Certain in Uncertainty

By Zach Fairman
Operations Manager at Intel; IIE Young Professional Chair, Western Region
B.S., industrial engineering/business and entrepreneurship, Oregon State University Honors College, 2010

The strength of industrial engineering is the skill set it provides.  Those skills lead to opportunities.

Upon graduation last year, I was unsure what I wanted to do right out of school.  While others were frantically scattering around trying to determine what their first job would be, I sat back and enjoyed the last few semesters of my undergrad collegiate career.  Around graduation when desperation mode set in for those that hadn’t landed something I accepted my diploma in pleasant tranquility.  For the first time in my life I didn’t have “the next thing.”  Be it school, a summer job, an internship, etc…I realized my entire life had been scripted.  Not now.  I could do whatever I wanted and it felt great.

So I embarked on an adventure I had played out in my mind countless times.  I always pictured a grand traveling experience upon graduation.  Although I admit now it had a purpose.  I traveled the country partly to determine whether I wanted to leave the great northwest to experience different scenery for a while.  My idea was that I would spend a couple years in another city.  What ensued was a 3 month trip that covered more states than I can remember.   I realized temporarily living somewhere else would be great, but it also reaffirmed my desire to end up in Oregon.  So if I were to move somewhere what happens in two years or so when I want to move back?  Most likely I would have to sever ties and start over.  Not my ideal scenario.  So, I determined I wouldn’t stray as far from home (Oregon) as I once thought, effectively limiting my job prospects exponentially. What now?

I spent the fall living the exciting life of a college student with none of the drawbacks as I passively looked at jobs.  I had faith.  My underlying dilemma was that I am very fastidious.  I was looking for the ideal opportunity.  Sure enough, I happened to stumble upon it one afternoon.  I ran into a man I had met while hosting an industrial engineering event a couple years prior.  We had the standard “what are you up to” conversation which led to me describing my interests in a job.  This random reunion is the reason I work for Intel today.  He talked about the Operations Management position and it aligned perfectly to not only my interests but my skill set.  It involves a mix of technical and interpersonal challenges, which is exactly what I was looking for.  I had always enjoyed the technical aspects of past internships, but I would become bored with the repetitiveness and lack of stimulation.  My role now includes not only having a firm grasp on the operations within the fab, but also managing people as the first-line supervisor.  People management adds that x-factor.

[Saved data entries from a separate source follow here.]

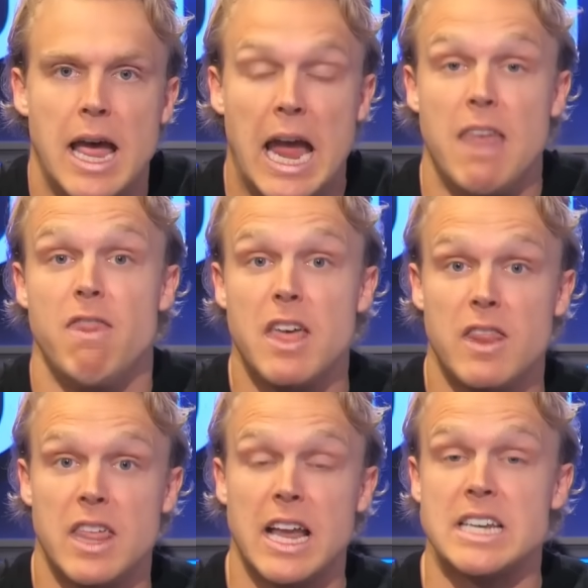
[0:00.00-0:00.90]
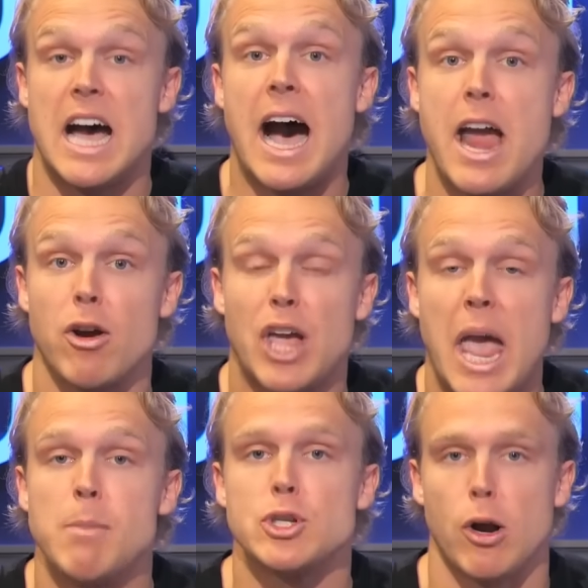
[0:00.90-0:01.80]
And then the entire
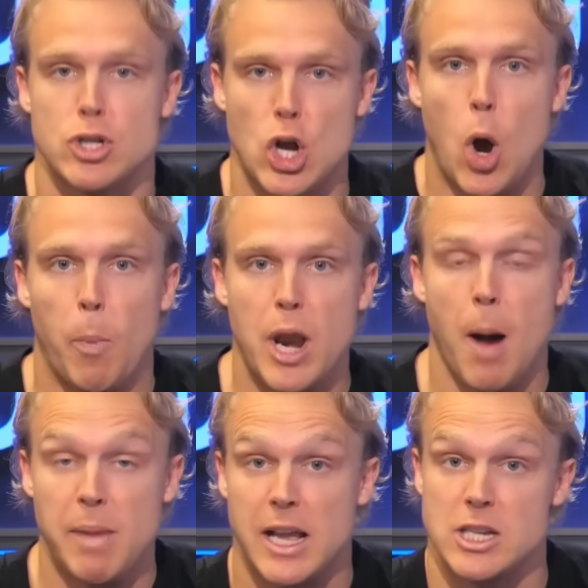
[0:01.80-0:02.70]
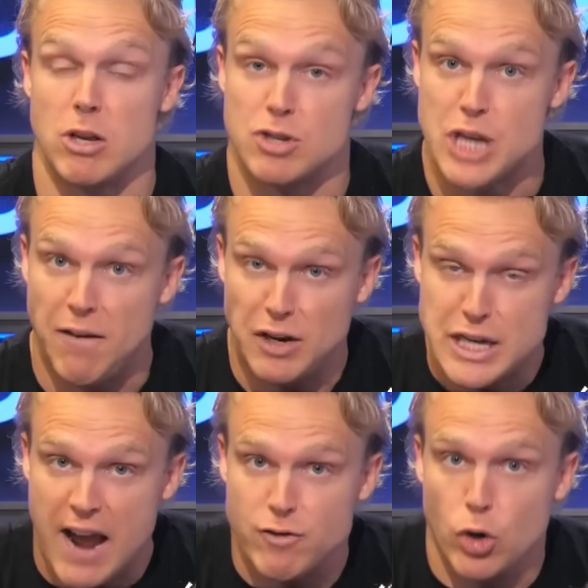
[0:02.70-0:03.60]
game starts to open up because those safeties
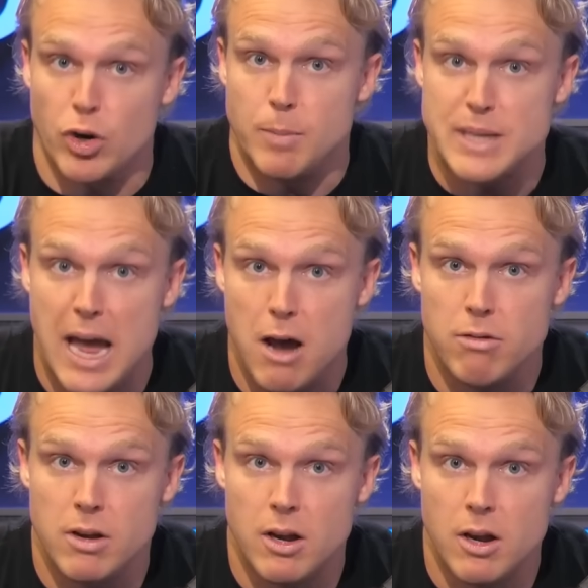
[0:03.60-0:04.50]
have to creep down.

Industrial Engineering prepared me perfectly for my current position.  On my first day at Intel, an older Ops Manager new-hire asked me how I got this job with so little professional experience.  This gave me a great sense of pride in industrial engineering.  I could confidently answer that though I may not have the experience, I felt a degree in Industrial Engineering had prepared me perfectly.  The balance between technical concepts and business theory I received is exactly what I need to be successful.

So wherever you are and whatever you’re doing take pride in the fact that you have the most applicable and versatile background imaginable.  It’s refreshing to know that I’m equipped for any job; I can really let my passions guide me through my career.  I ran into an old high school classmate this summer at a wedding.  He went to MIT and now works at what he feels is a dead end job in Manhattan.  He talked about how he was envious and impressed that I had a much more fun college experience at a state university and still landed such a great job immediately out of school.  I’m impressed too; thanks industrial engineering.